Stored data entries:
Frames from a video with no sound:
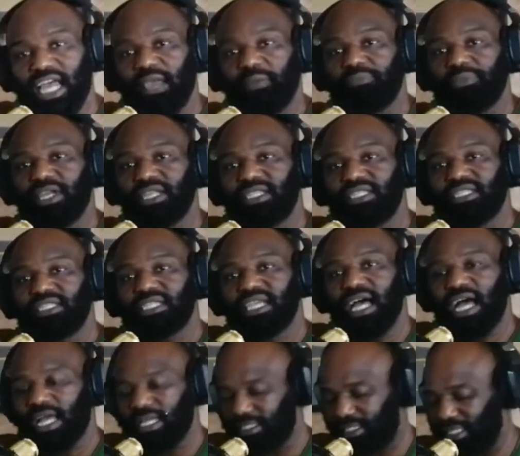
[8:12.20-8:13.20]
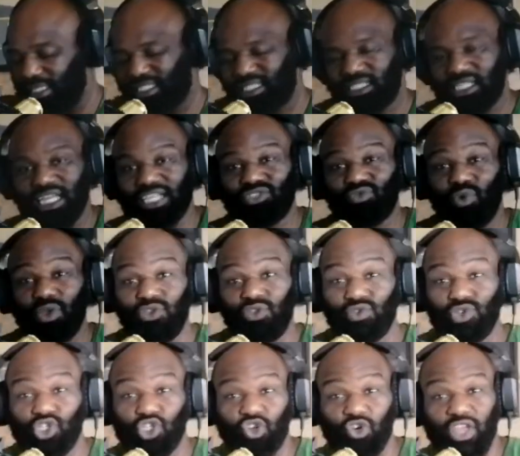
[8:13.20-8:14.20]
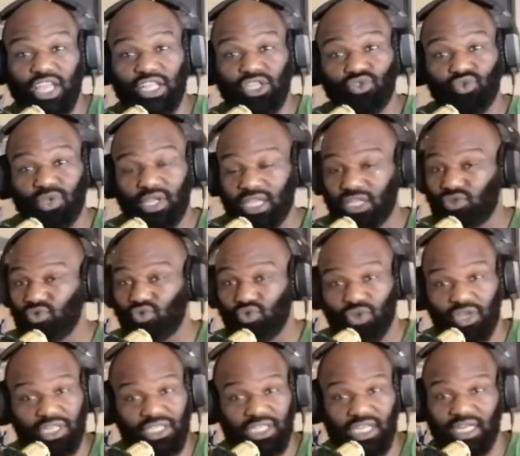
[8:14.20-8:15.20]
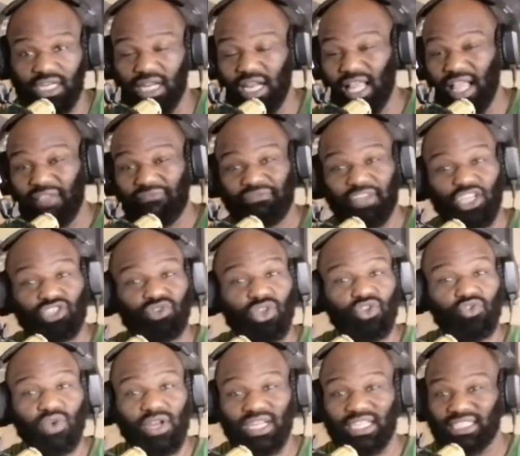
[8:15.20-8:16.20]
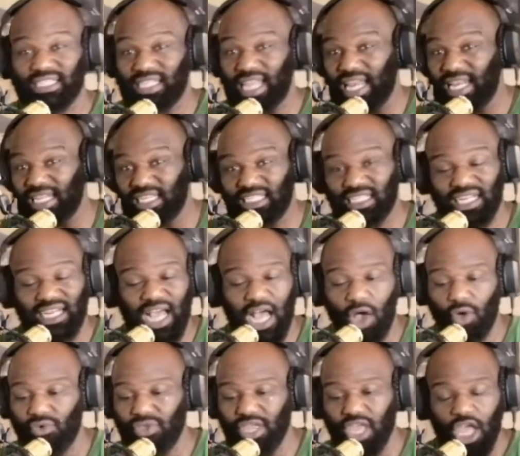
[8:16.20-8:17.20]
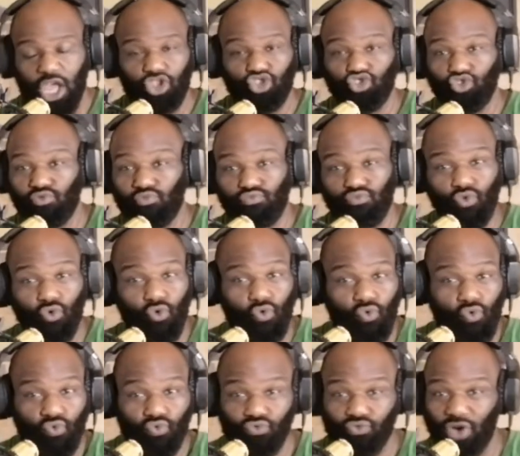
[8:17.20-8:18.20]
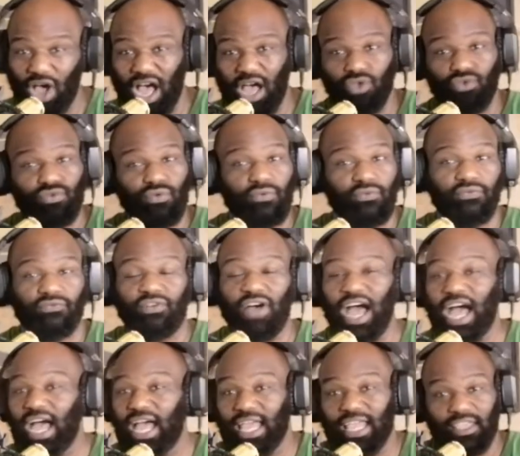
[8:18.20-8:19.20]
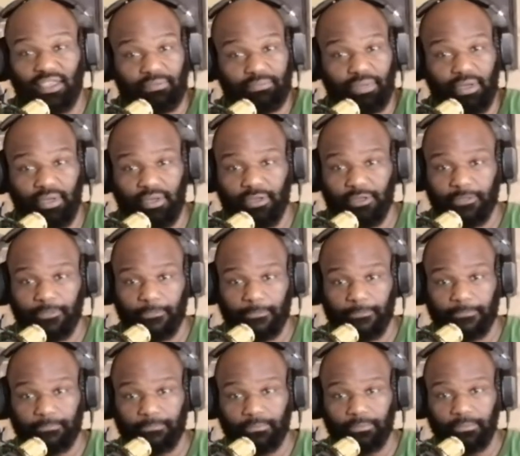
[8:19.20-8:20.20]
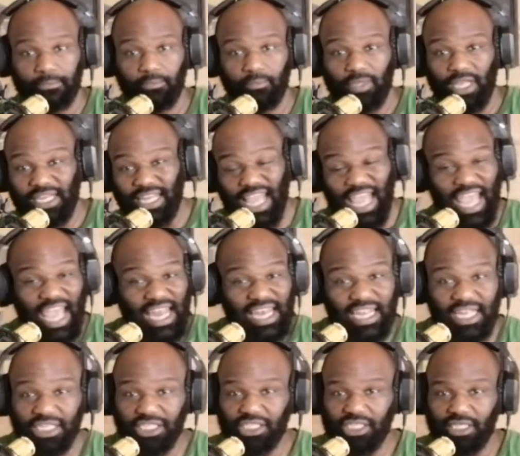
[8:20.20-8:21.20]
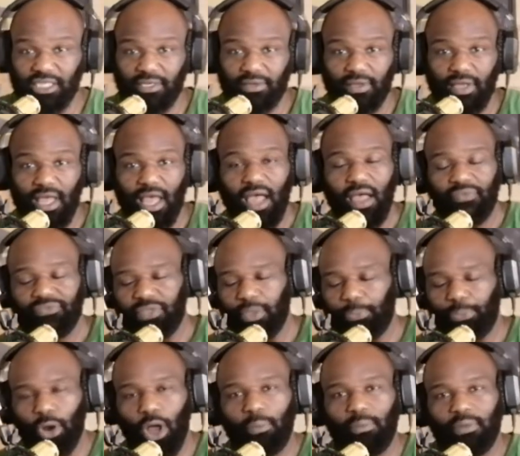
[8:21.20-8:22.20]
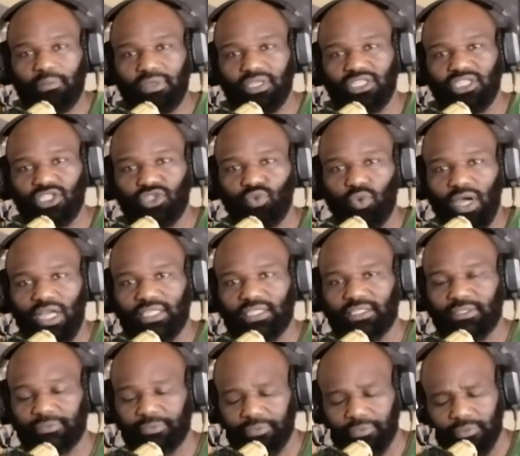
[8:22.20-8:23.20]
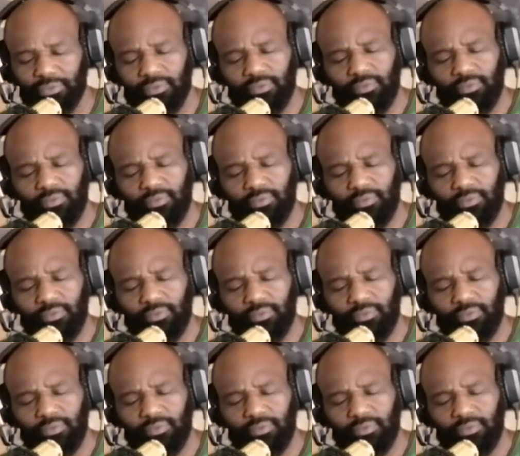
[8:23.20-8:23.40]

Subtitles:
time that these guys, it's that's when you train to get to know each other. That's when you understand each other, how you move, how you vibe, the energy. The problem is what?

» Task to complete: Every line above should be repeated exactly; pictures stay out of the copy.

» Worked solution:
Frames from a video with no sound:
[8:12.20-8:13.20]
[8:13.20-8:14.20]
[8:14.20-8:15.20]
[8:15.20-8:16.20]
[8:16.20-8:17.20]
[8:17.20-8:18.20]
[8:18.20-8:19.20]
[8:19.20-8:20.20]
[8:20.20-8:21.20]
[8:21.20-8:22.20]
[8:22.20-8:23.20]
[8:23.20-8:23.40]

Subtitles:
time that these guys, it's that's when you train to get to know each other. That's when you understand each other, how you move, how you vibe, the energy. The problem is what?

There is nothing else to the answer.